Sonny sits by his window and thinks to himself,
How it's strange that some rooms are like cages,
Sonny's yearbook from high school is down from its shelf,
And he idly thumbs through the pages...

Ann lay on her back and let her mind wander. It was the only part of her that could. For ten years, she had lain in pretty much the same spot on pretty much the same bed, watching basketball or movies with her mother, unable to move under her own power or tend to herself.

She fought hard in the first years, when they still weren't sure what it was that was destroying her body; fought against the fog that would creep in with the medication. She fought to stay in the room in the house with her mother. Peggy was a retired school teacher, and while it wasn't easy to cover Ann's medical expenses on a teacher's pension, they at least owned the house. They got by. Ann and Peggy used to sit and talk about that; how grateful they were to just get by. There wasn't much need for talking any more, though.

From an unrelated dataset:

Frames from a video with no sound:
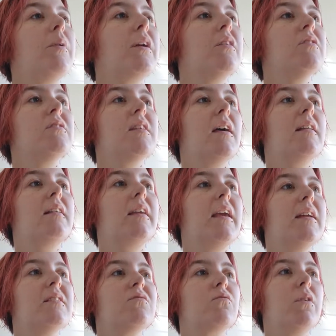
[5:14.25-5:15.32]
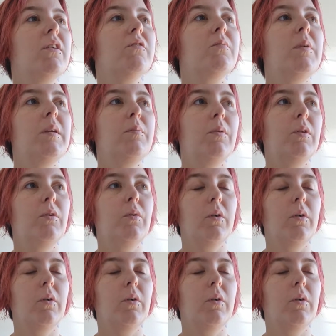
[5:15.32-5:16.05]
because that gets rid of people who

Ann had stopped fighting the fog so much. She had a really bad spell in 1999, when she was already five years along. They had learned the name of the disease in 1994, so even though she had been growing more unstable on her feet for years before that, she counted 1994 as the year she "got" sick. And five years on, the fog had come for her. It had pressed inward until there was no way to avoid it.

It wasn't so bad. In fact, it made things easier. She could hear voices in that fog; familiar voices, whispering things to her. At first, she thought it meant she was dying. She thought she was hearing the dead, and that they were calling for her to come into the fog and become one of them. To leave her mother behind in the old house draped with long strands of memory.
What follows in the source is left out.